Toxic leaks

The ouster of Puerto Rico’s governor, Ricardo Rossello, may seem distant and irrelevant for the Philippines, but from the first protest demonstrations that erupted against him, leading finally to his ouster less than a month later, I could see the uncanny parallels with the Philippines.

We have a shared past, political and cultural, both Puerto Rico and the Philippines having been part of the Spanish empire. In 1898, the Treaty of Paris ceded to the United States Guam, the Philippines and Puerto Rico, to end the Spanish-American war.

I sometimes wonder what would have happened if we didn’t fight to regain our independence from the United States. We would have remained a commonwealth, which is what happened to Puerto Rico. The people of Puerto Rico are US citizens, but cannot vote for an American president or vice president. They do vote for their local officials, headed by a governor.

There are parallels with the politics of the Philippines and Puerto Rico: a tendency toward caudillos or authoritarian leaders, patronage politics, corruption and, when patience wears out, massive and noisy parliaments of the street.

In 2017, Puerto Rico was devastated by a huge hurricane. Recovery has been slow, and people blame the delays on corruption. A safety valve on people’s restlessness has been the relative ease with which people could just flee to the United States when the going got tough, but the discontent continued to simmer.

Then last month, a group called the Center for Investigative Journalism published social media files that had been hacked. The files involved electronic chats involving the governor and 11 of his aides. Referred to as the “Rickyleaks,” the files were laced with profanities and had misogynistic (antiwomen) and homophobic comments, plus threats of harm against politicians and journalists who had criticized the government. Also attacked was singer Ricky Martin, who is openly gay.

The resulting protests were huge and kept going for several days, finally forcing the governor to announce, last week, that he was resigning. A new governor takes over on Aug. 2.

Who would have imagined that private “bro talk” would lead to the downfall of a governor?

I couldn’t help but think of a parallel real-world telenovela in the Philippines. Last November, shortly after violence broke out between UP fraternities Upsilon Sigma Phi and Alpha Phi Beta, someone or some group was able to hack social media exchanges that were supposed to have been among Upsilon brods. More than a thousand pages were posted, and these went viral.

The exchanges make Rickyleaks look mild. In what was now called the “Lonsi” (after Upsilon) leaks, we find page after page of materials where the brods used profanities like prepositions. The materials were filled with vitriol, and an article that appeared in Esquire magazine, “An Almost Complete List of Everyone Insulted in the #Lonsileaks Scandal,” named the sectors that were verbally massacred: women, activists, LGBTQ (lesbian, gay, bisexual, transgender, queer), victims of martial law, Cory Aquino, “lumad,” Muslims, people of color, other fraternities. The Esquire piece missed out on other assaulted groups: people living with HIV, millennials, the poor, UP faculty and officials, even an African men’s basketball team player.

The reactions were livid, from the groups assaulted, as well as from Upsilon brods themselves. Former Cavite governor Jonvic Remulla resigned from the fraternity. To this day, the fraternity itself has not issued a statement on the leaks.

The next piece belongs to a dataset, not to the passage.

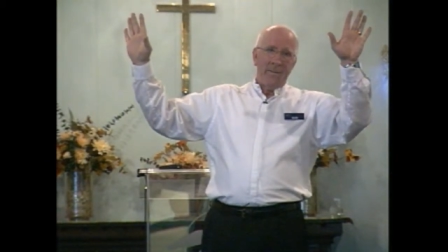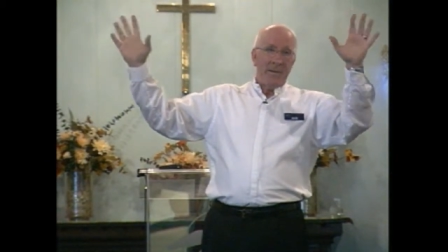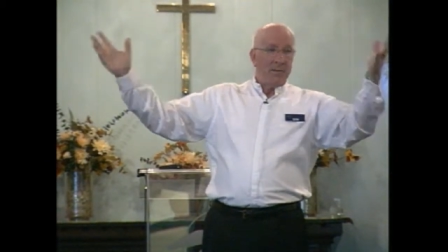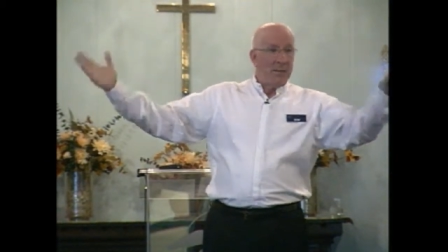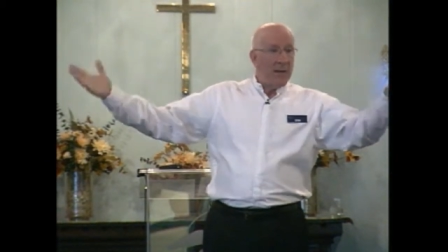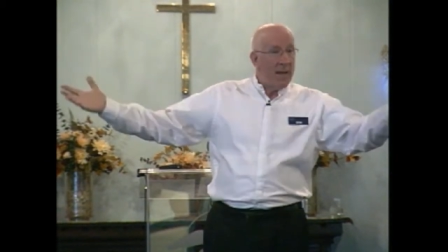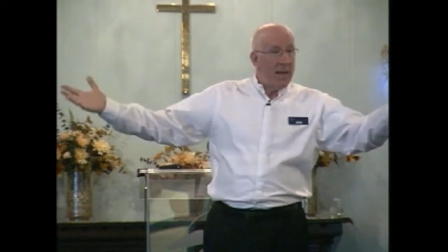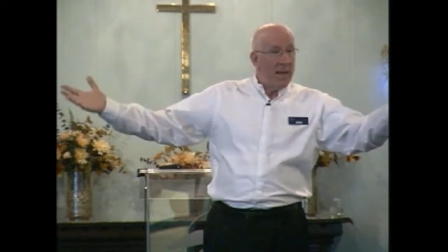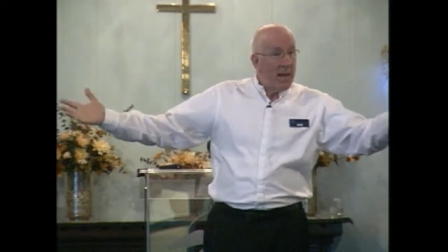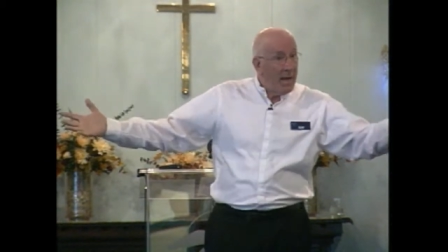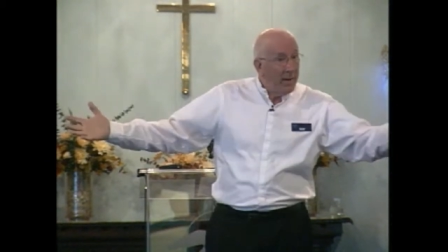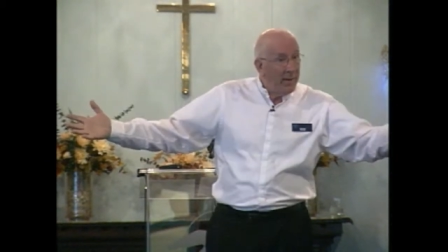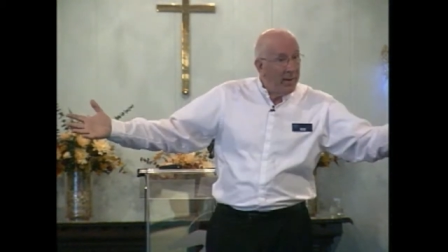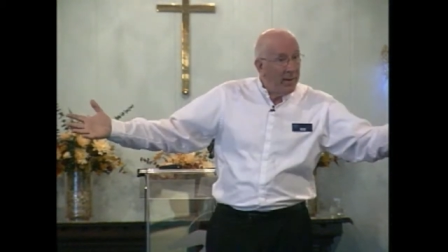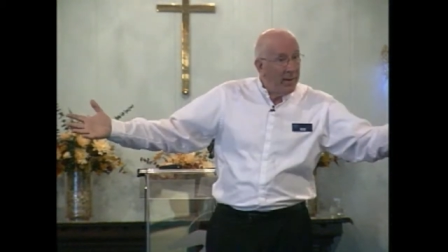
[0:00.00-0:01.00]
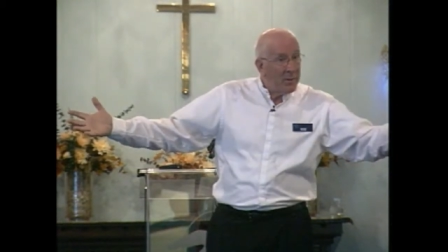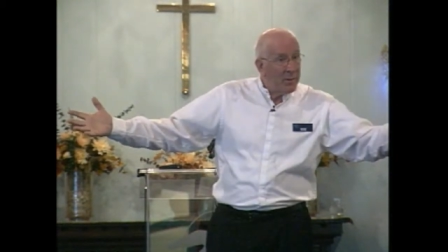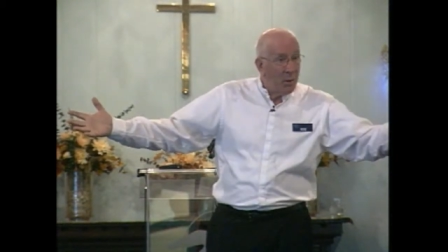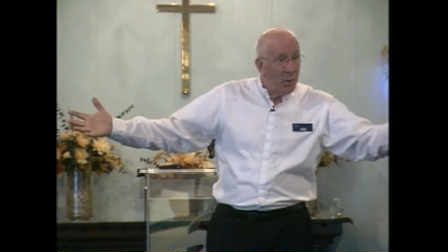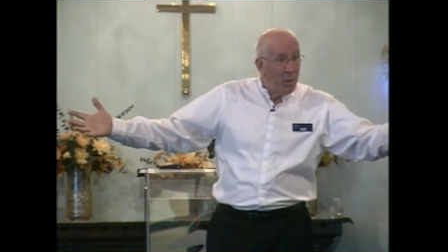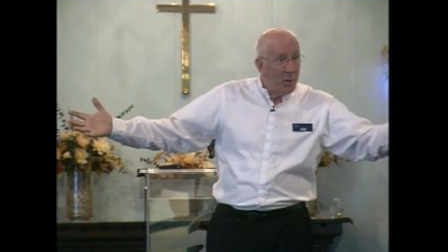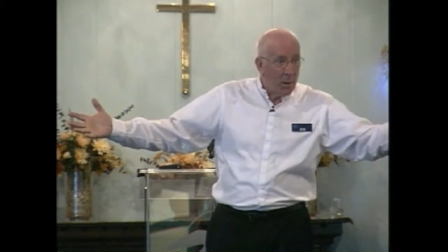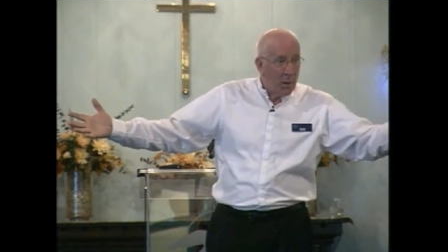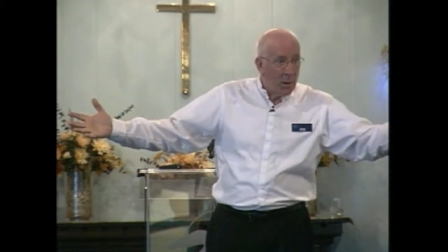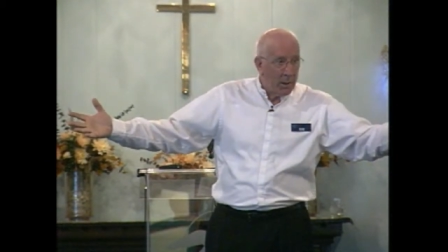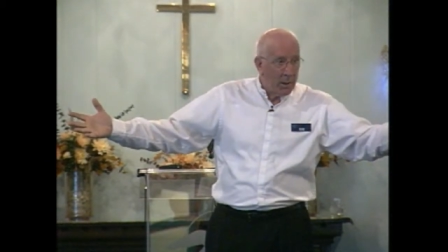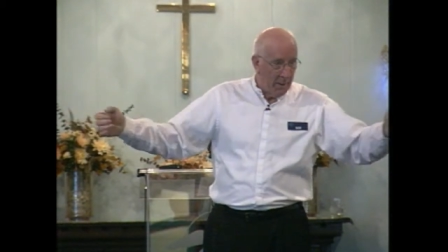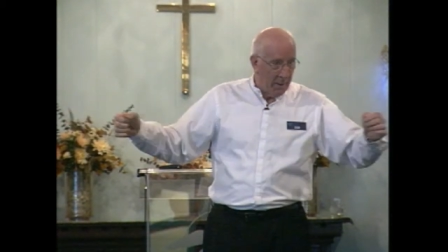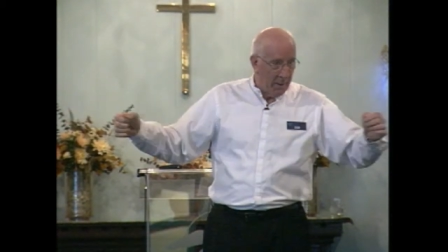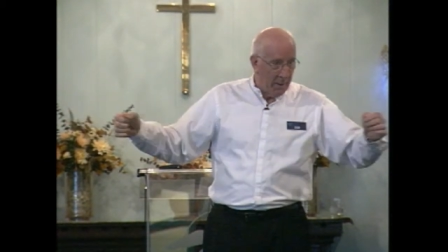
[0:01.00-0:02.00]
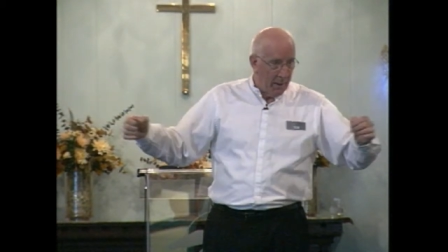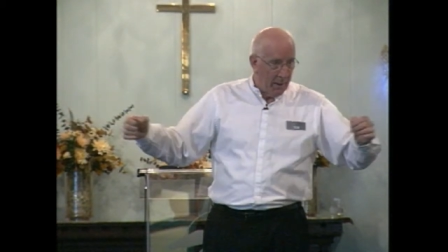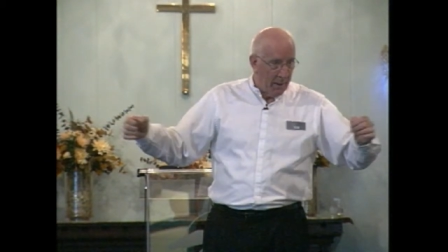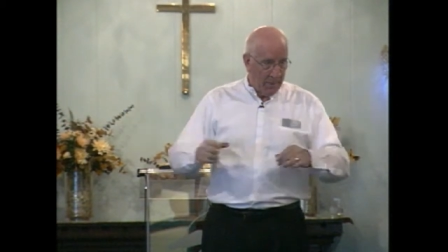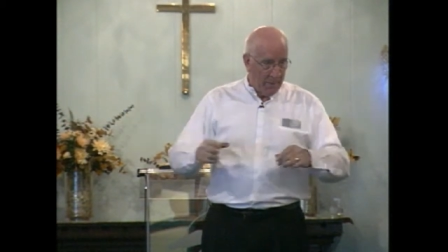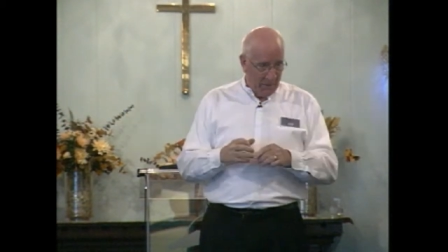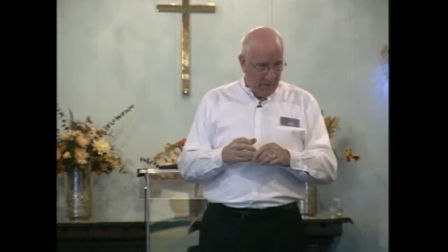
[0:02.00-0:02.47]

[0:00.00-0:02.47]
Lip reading: See? I'm still working on it.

I thought the Lonsileaks just involved immature local boys, but now, with the Rickyleaks, we can see a real global problem of boys who never grow up, even if they become governors. When the Lonsileaks first appeared, I sighed while talking to other faculty members, noting that some of these little boys are law students and just might end up in high positions some day, maybe even the presidency. But then, they would not be the first.

I am sure these little boys in Puerto Rico and the Philippines and elsewhere will continue with their toxic chats, and will just be a bit more careful about getting hacked.

So, do we just allow all this to die down?

If you have a son, a nephew, a grandchild who speaks that way, you have to ask where they’re picking that up from. And if you truly care for their future, as well as that of the groups they tend to target, then you better begin to talk tough. Times are changing, and people will not be as quick to dismiss toxic masculinity, and its toxic leaks.